While much of the left sees Obama shifting positions on Iraq by proposing a long-term withdrawal, he strongly advocates a new “surge” into Afghanistan. He is also for a more aggressive policy toward Pakistan.

Obama simply believes he’s smarter than the Bush team and thus more capable of defending US interests while he rebuilds alliances with ``Old Europe” and rising Asian powers.

Obama’s domestic programs are centre right too. The “yes you” rhetoric taps the real desire for a change of leadership. While he will support some liberal positions on women’s rights and civil rights, his healthcare program is modest and does not guarantee healthcare as a right.

On energy policy he first opposed any new off-shore drilling. But as the Republican attack machine pushed back hard, he shifted his stance to allow it if “part of a comprehensive energy plan”.
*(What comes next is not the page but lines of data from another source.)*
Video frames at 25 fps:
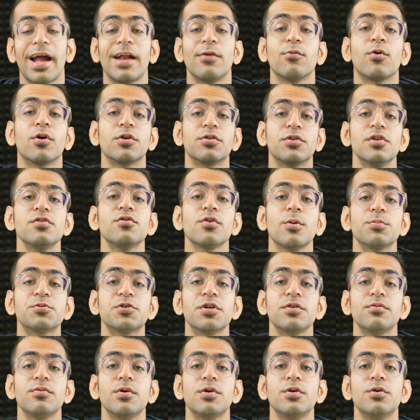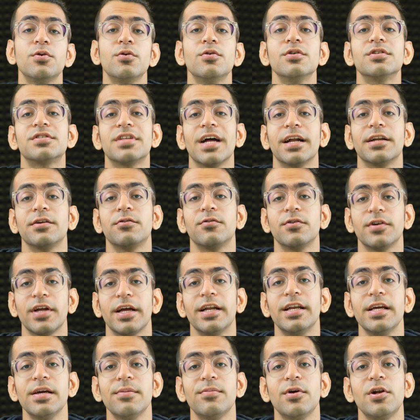And what this option would do is that it would
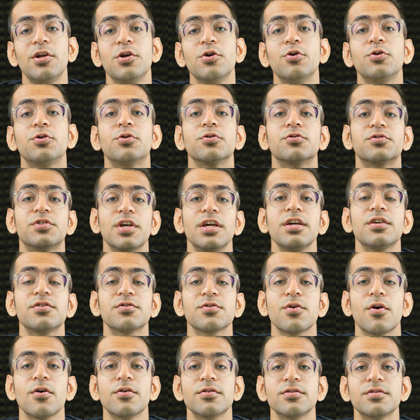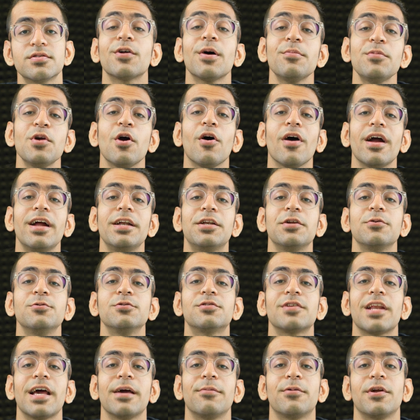enable you to sync songs from your
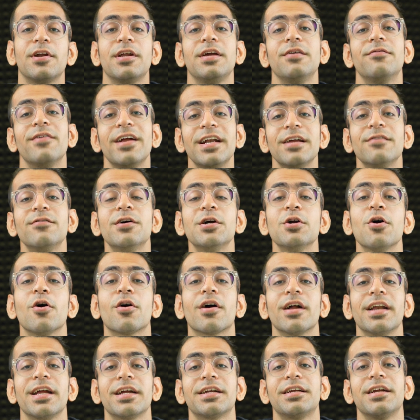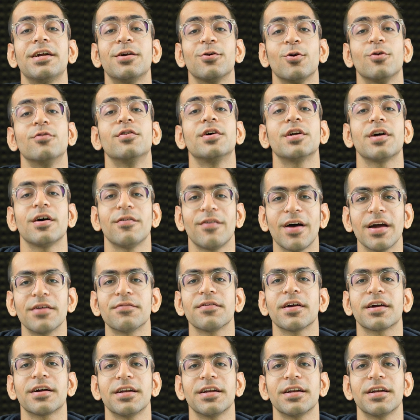iTunes library whenever you're connected over a Wi-Fi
The differences with McCain are sharper on social issues like affirmative action and abortion rights. But even on these issues he is fudging more and more to appeal to religious conservatives and white blue-collar workers. In the fine traditions of Bill Clinton, Obama is saying what his audiences of white gun carrying Americans want to hear.

The shift to the ”centre” assumes that minorities, particularly African Americans, will turn out in big numbers and vote for him anyway. It is likely that Blacks will do so because of the historic nature of electing a Black president. But for other groups, it’s not so clear. Obama will need a big turnout to overcome the white fear factor backlash.

Two contradictory realities

While socialists who recognise that lesser-evil politics can never free workers, including white workers, from capitalist exploitation and domination, the issue of race could be decisive if the Republicans are successful in turning the election into a referendum vote for or against the candidate best able to protect whites. Under those circumstances, it may be justifiable to cast a vote against McCain’s race baiting. I say this knowing that most socialists and those in favour of an independent working-class party will vote for the independent Ralph Nader or the Green Party presidential candidate Cynthia McKinney.

The contradiction of the Obama phenomenon is that it reflects two realties. One is the possibility that the world’s sole superpower is okay with having a Black man as its president.

Second, is the polarisation and legacy of racism in the United States. The reality is the ruling class may be okay but the politicians seeking the job are not ready to give up their privileges and power.

For socialists the issue of Obama (the unique figure and capitalist politician) is conflicted. On the one hand, there is no doubt that backing a candidate of the most powerful military industrial complex in the world is impossible.

On the other hand, the issue of race and racism poses the question: Is the election of Obama as the first Black president a way to push back racist ideology as it was in the1960s-70s when the first “independent” Black candidates for big city mayors were elected did?

I'm of two mind sets. As a socialist I will either vote for Nader or McKinney to advance the need for class independance.

But as a supporter of nationalism of the oppressed, I'm inclined to vote against the de facto race-bating campaign of McCain and elect the first Black president.

During the great American Civil War in the 1860s, Marx and Engels wholeheartedly supported the North against the South. They urged their followers to join the Union Army and help bring about the defeat of the slave owners. Marx and Engels had no illusions of what that meant for capitalist development and consolidation. But the smashing of the slave labour system and development of a modern-day US capitalism was in their view in the long-term interests of the working class.

A new body blow to racist ideology by electing a Black man as president isn’t on that order of significance for many reasons. But it would send a message that citizenship and rights should not be based on the false construct called “race” or the shade of your skin.

[Malik Miah is a San Francisco trade union activist at United Airlines, an editor of the US socialist magazine Against the Current and a supporter of the US socialist group Solidarity. A shorter version of the this article first appeared in Green Left Weekly.]